## TRY IT
From the records that follow, return exactly the lines beginning at the one that contains "[0:00.00-0:00.90]" and ending at the one that contains "Lip reading: let", pictures left out.

## SUPPLIED DATA
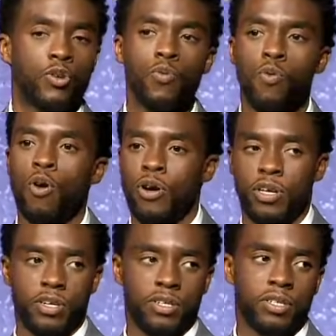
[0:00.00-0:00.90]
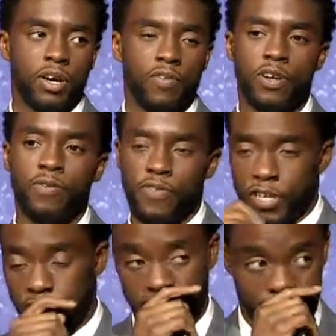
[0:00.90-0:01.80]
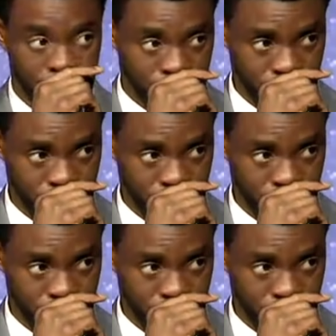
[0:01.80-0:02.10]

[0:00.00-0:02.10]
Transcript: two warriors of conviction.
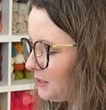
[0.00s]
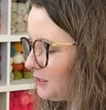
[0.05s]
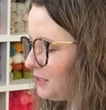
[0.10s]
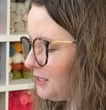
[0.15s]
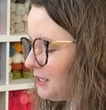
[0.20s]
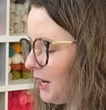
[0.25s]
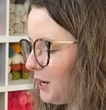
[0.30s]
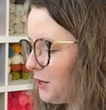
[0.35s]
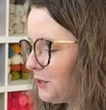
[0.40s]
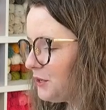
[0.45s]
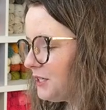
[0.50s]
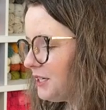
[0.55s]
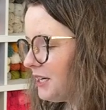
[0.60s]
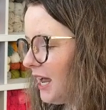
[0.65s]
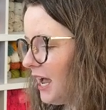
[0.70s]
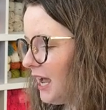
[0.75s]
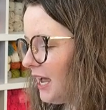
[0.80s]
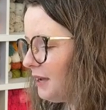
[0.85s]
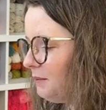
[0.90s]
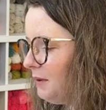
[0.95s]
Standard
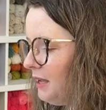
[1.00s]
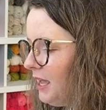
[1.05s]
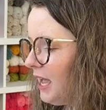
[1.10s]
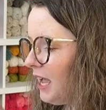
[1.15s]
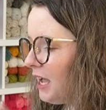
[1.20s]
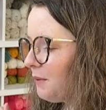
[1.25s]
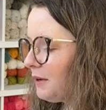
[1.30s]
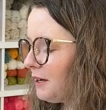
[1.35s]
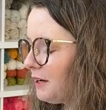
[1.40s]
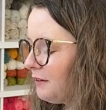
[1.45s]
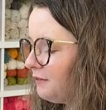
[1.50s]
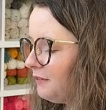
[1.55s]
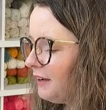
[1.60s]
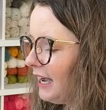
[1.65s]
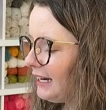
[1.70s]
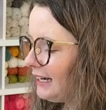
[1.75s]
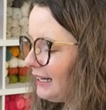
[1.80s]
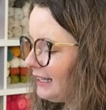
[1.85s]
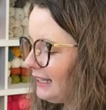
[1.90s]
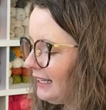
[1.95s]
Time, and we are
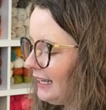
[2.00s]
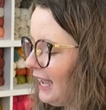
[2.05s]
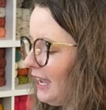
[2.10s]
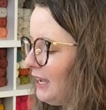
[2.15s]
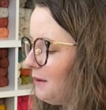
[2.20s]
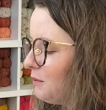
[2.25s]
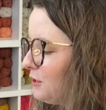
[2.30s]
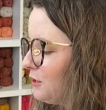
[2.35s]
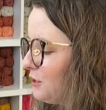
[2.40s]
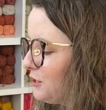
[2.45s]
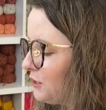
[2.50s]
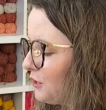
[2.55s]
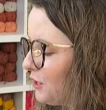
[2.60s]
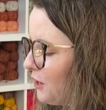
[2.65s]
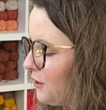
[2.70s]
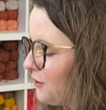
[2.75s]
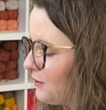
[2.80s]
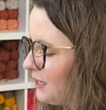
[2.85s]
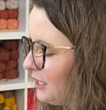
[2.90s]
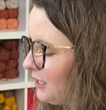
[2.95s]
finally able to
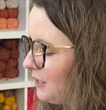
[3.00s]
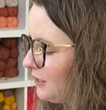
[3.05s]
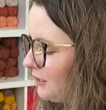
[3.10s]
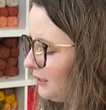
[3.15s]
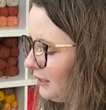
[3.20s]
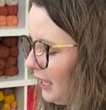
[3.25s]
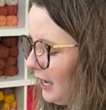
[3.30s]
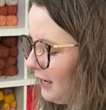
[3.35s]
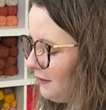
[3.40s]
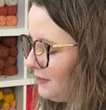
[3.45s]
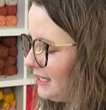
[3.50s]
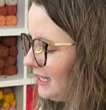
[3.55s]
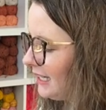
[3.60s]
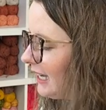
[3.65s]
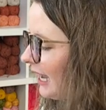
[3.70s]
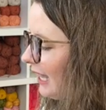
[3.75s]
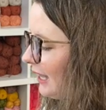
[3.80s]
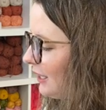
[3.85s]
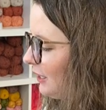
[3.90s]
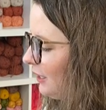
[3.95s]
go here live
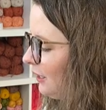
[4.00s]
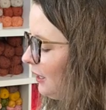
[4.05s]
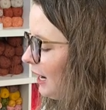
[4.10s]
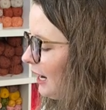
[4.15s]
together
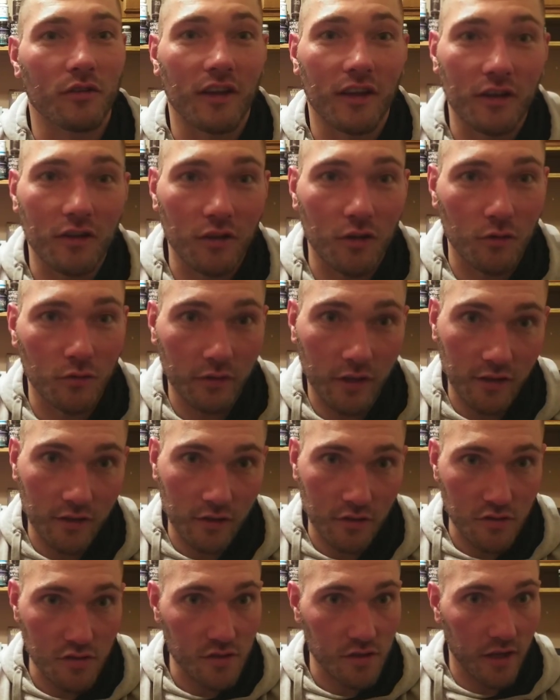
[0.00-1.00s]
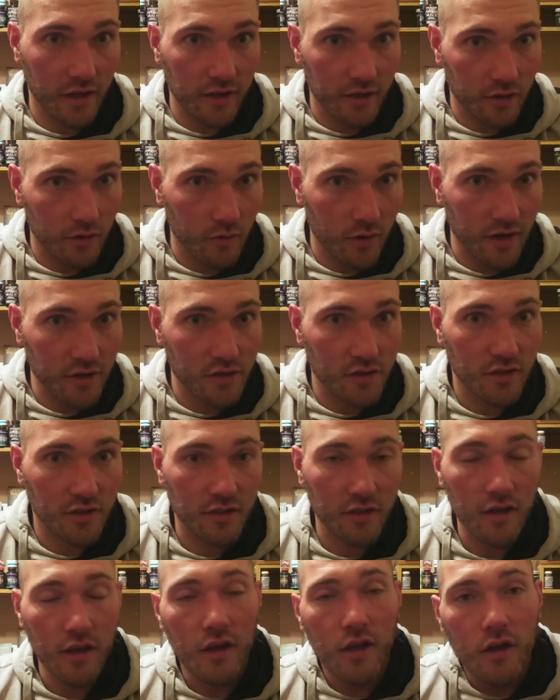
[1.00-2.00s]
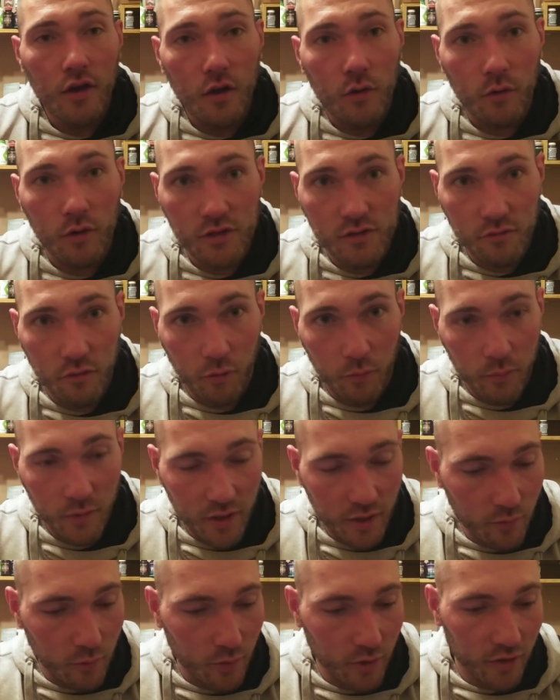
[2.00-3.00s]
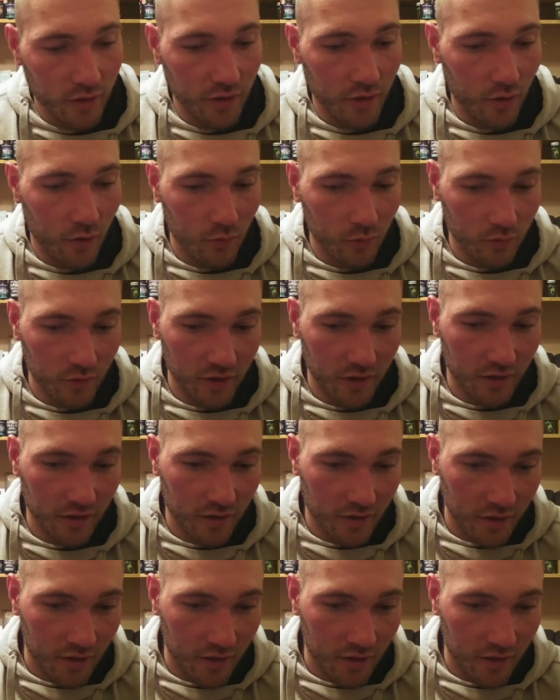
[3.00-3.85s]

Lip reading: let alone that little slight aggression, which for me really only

==

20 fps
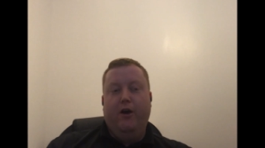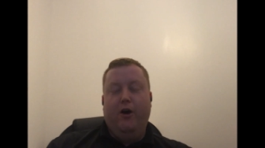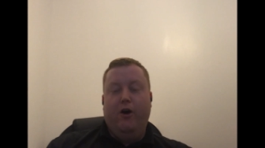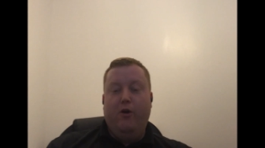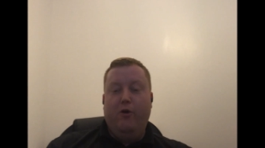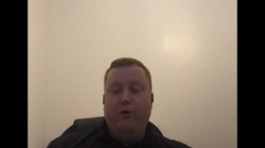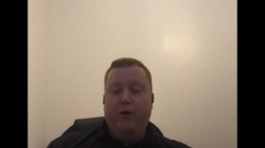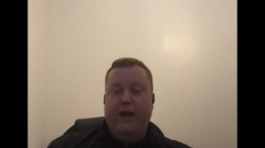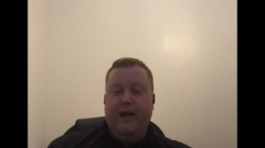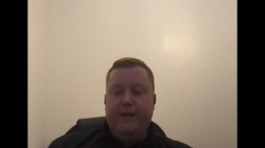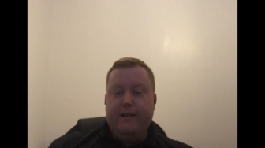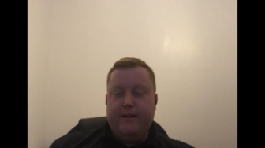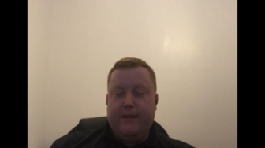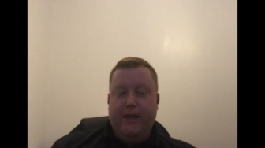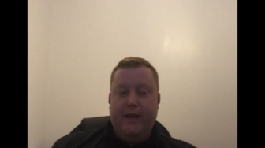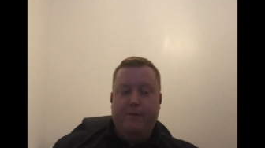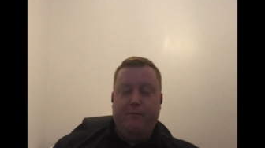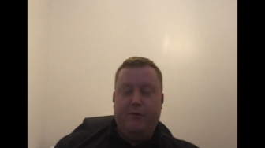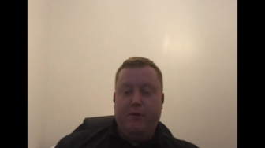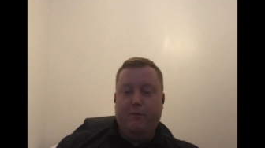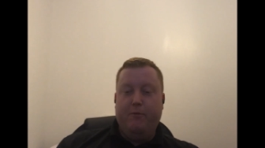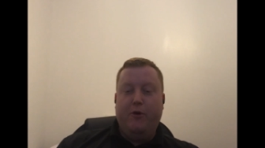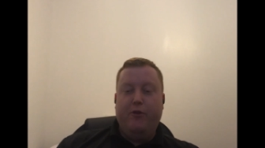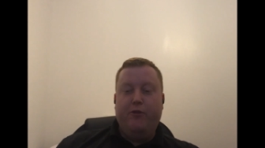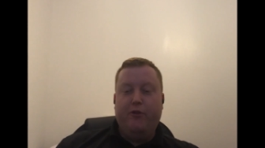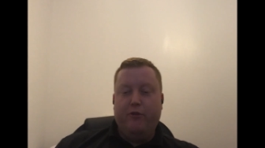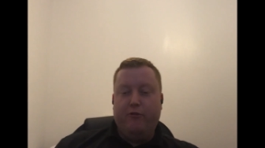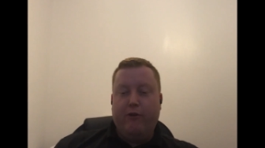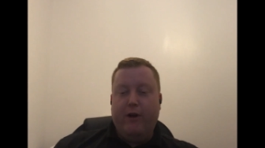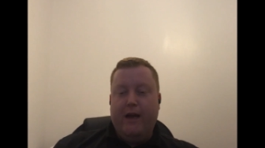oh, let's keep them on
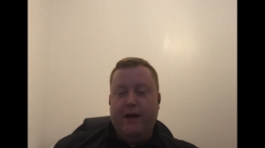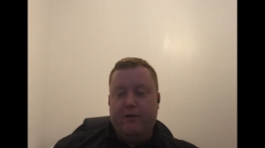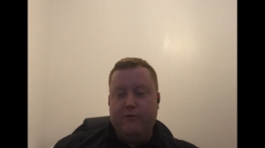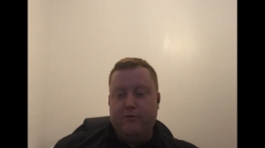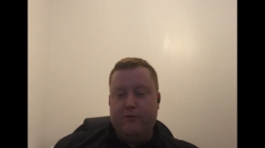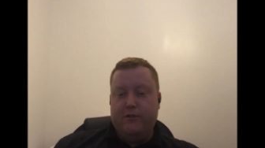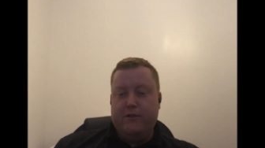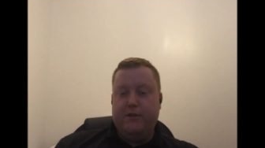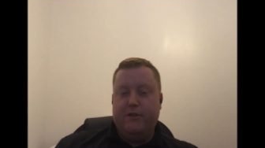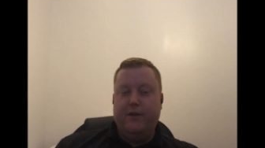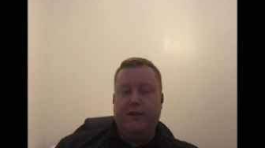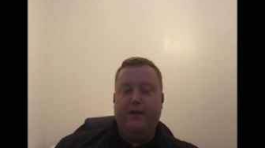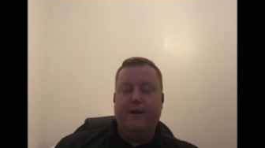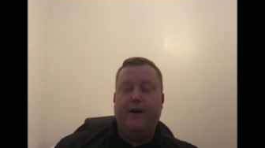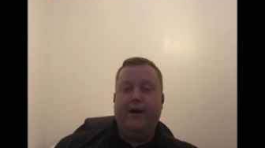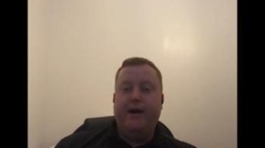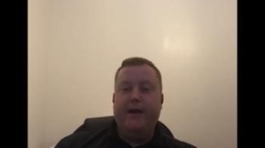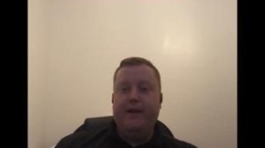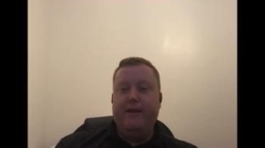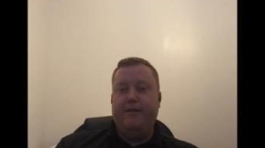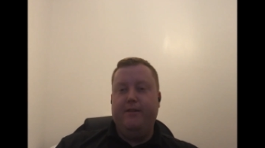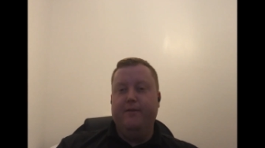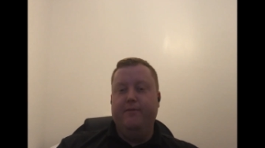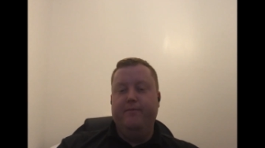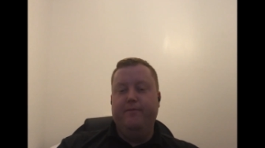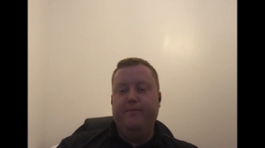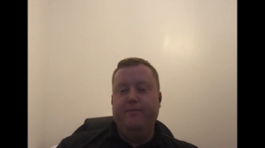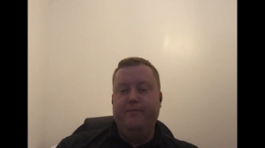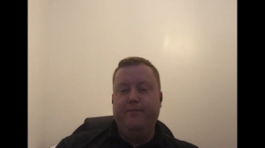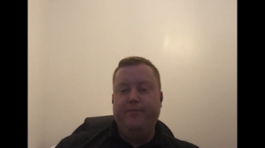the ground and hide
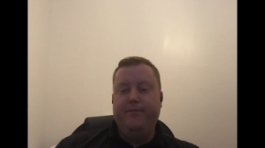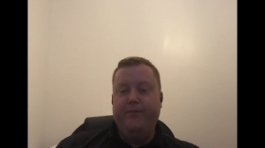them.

## EXPECTED OUTPUT
[0:00.00-0:00.90]
[0:00.90-0:01.80]
[0:01.80-0:02.10]

[0:00.00-0:02.10]
Transcript: two warriors of conviction.
[0.00s]
[0.05s]
[0.10s]
[0.15s]
[0.20s]
[0.25s]
[0.30s]
[0.35s]
[0.40s]
[0.45s]
[0.50s]
[0.55s]
[0.60s]
[0.65s]
[0.70s]
[0.75s]
[0.80s]
[0.85s]
[0.90s]
[0.95s]
Standard
[1.00s]
[1.05s]
[1.10s]
[1.15s]
[1.20s]
[1.25s]
[1.30s]
[1.35s]
[1.40s]
[1.45s]
[1.50s]
[1.55s]
[1.60s]
[1.65s]
[1.70s]
[1.75s]
[1.80s]
[1.85s]
[1.90s]
[1.95s]
Time, and we are
[2.00s]
[2.05s]
[2.10s]
[2.15s]
[2.20s]
[2.25s]
[2.30s]
[2.35s]
[2.40s]
[2.45s]
[2.50s]
[2.55s]
[2.60s]
[2.65s]
[2.70s]
[2.75s]
[2.80s]
[2.85s]
[2.90s]
[2.95s]
finally able to
[3.00s]
[3.05s]
[3.10s]
[3.15s]
[3.20s]
[3.25s]
[3.30s]
[3.35s]
[3.40s]
[3.45s]
[3.50s]
[3.55s]
[3.60s]
[3.65s]
[3.70s]
[3.75s]
[3.80s]
[3.85s]
[3.90s]
[3.95s]
go here live
[4.00s]
[4.05s]
[4.10s]
[4.15s]
together
[0.00-1.00s]
[1.00-2.00s]
[2.00-3.00s]
[3.00-3.85s]

Lip reading: let alone that little slight aggression, which for me really only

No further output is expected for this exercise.